The tactics used by salesmen attempting to get people to change their gas and electricity suppliers reach new lows every day. Until this morning, I could hardly believe some of the horror stories about concealed agreements buried in phone sales chatter, deemed consent and so on.

But I've just closed the door on a man who anounced himself as 'from the Gas Board', took a brief look at the meter and then started filling in a form, asking me for my name, address and phone number.

Distracting me by telling me I looked like a young Dustin Hoffman (intended as a compliment presumably), he then handed me the form to sign.

Given that momma didn't raise no rutabagas, I took some time to read it - whereupon it became clear that it was actually a request to change my nominal gas supplier from British Gas to London Electricity.

For all I know, it's a good deal. But I'm buggered if I'll sign up with somebody that attempts to deceive me on my own damn doorstep, or who sends me salesmen who will only go away after multiple mantra-like repetitions of "You are trying to get me to change my supplier. I do not wish to change my supplier. You are trying..."

Outrage.

*

The world and his wife know that the Beckhams named their first child Brooklyn, after the city in which he was conceived.

And now the world and his wife are wondering what the batty couple will name their next child. Sawbridgeworth?

Personally, I couldn't care less. But I do have a suggestion. Forget the city-schtick and commemorate instead Beckham's new deal with Marks and Spencer.

Hope for a girl, give her a chainsaw as a christening present, and name her: Eminesse.

*

Dear God,

Thank you for arranging that utterly unplanned and rather fabulous snog at the Vauxhall last night.

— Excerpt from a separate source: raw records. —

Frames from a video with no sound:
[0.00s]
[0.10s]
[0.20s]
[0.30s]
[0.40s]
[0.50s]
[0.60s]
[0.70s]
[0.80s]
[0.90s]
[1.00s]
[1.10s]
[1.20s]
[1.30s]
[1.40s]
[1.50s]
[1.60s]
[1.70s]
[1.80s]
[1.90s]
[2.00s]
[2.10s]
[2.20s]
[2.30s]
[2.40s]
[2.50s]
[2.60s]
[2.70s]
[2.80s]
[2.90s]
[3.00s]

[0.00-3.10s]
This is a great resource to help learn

But I hope you won't feel offended if I make some constructive suggestions about how to organise things a little better next time. (If, of course, there is to be a next time.)

When he asks me to take him home and I haul him down the road to Dukes instead (paying for him to get in and buying him a pint), that line about "Can we go and sit over there, I feel everybody is staring at me here" sounded a little suspicious. Needs work, I think.

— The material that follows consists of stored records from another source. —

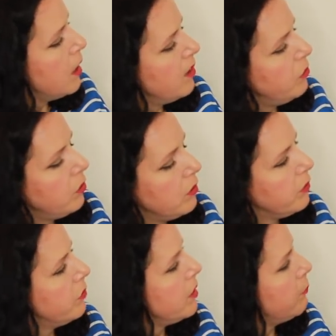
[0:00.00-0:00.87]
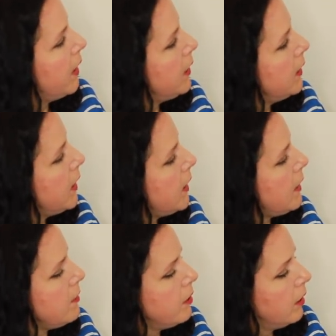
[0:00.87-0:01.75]
tools that you might
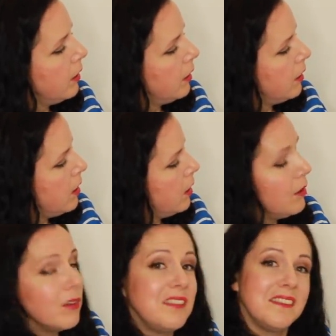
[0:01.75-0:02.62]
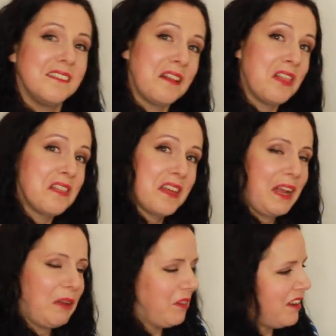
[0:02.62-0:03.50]
need, which is another
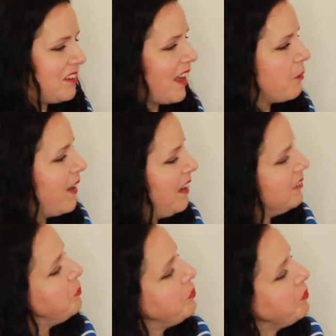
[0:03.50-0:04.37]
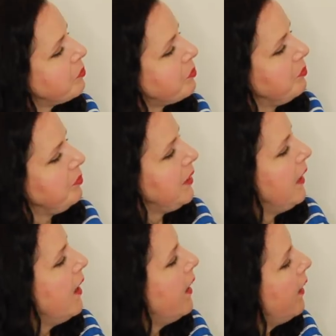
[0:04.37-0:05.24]
thing I'm going to chat about.
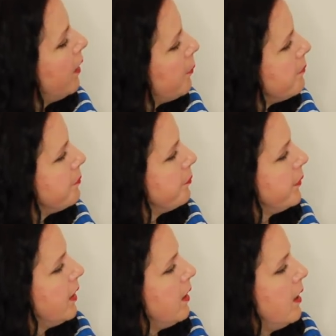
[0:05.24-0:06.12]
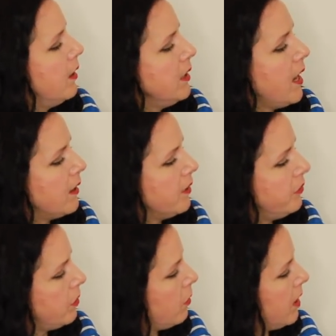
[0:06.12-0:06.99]
Yeah,
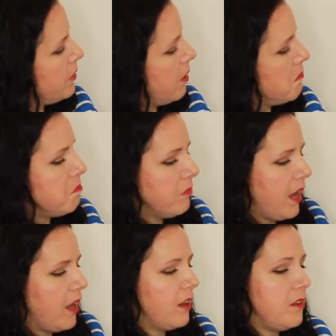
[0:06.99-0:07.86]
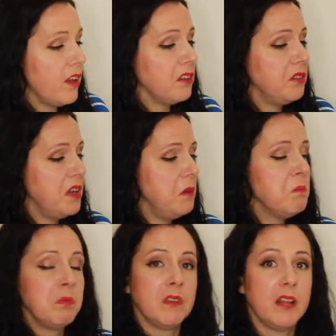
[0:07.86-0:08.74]
so I thought that is actually,
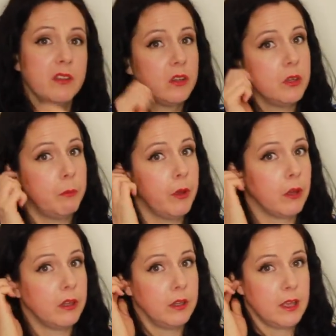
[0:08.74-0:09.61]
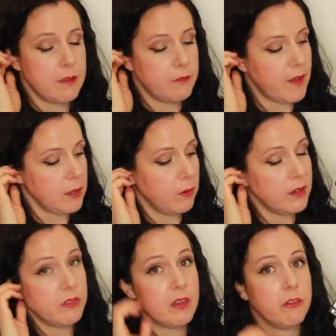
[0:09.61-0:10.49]
that's a good book if anyone
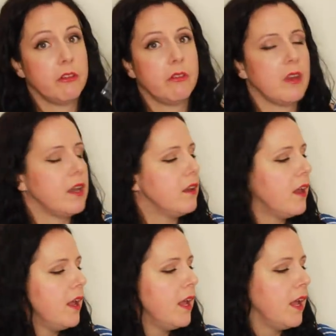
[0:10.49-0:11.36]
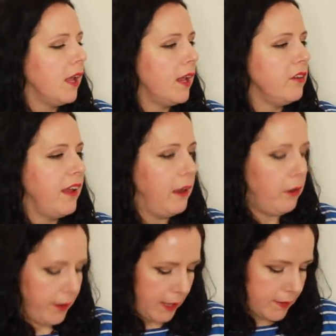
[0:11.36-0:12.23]
is interested in
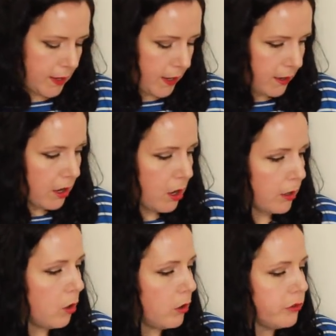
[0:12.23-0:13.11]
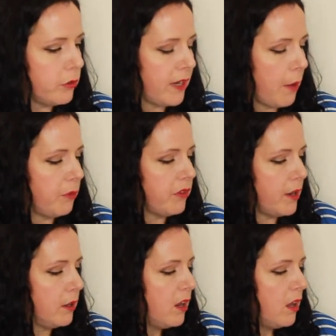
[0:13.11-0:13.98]
tailoring. And then I also on
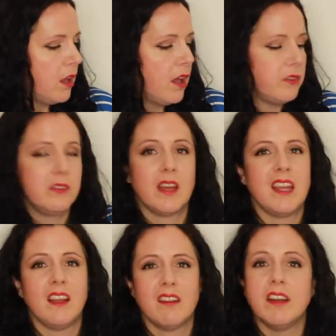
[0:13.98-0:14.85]
Amazon, as I say, you can't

The running away from Ethiopa riff is quite cool, though I'm not so sure about the bit where he says I really didn't want to know about what kind of man his father was - slightly alarming when you're already wondering whether you'll wake up in the morning to find your credit cards missing.

Having him stalk off, claiming that I'm "too clever" for him is appreciated (so much nicer than "too old" or, indeed, "too poor") but it might be better to have him leave the pub entirely, rather than go off and play pool? Just a suggestion.

And when he leaves the pool table a little later to come across and ask me to buy him another pint? I guess that's an interesting touch. But does he really have to help himself to my last cigarette as he does so?

Oh, and one last thing: that line you give my friend at the end of the night, where he says "I knew it! I said to Marcus, I bet Ian comes over all clever and it doesn't work out." I'm sorry, but that line really has to go.

But enough cavilling from me. I reiterate: the snog itself was excellent. Thanks.

I look forward to the next draft with eager anticipation.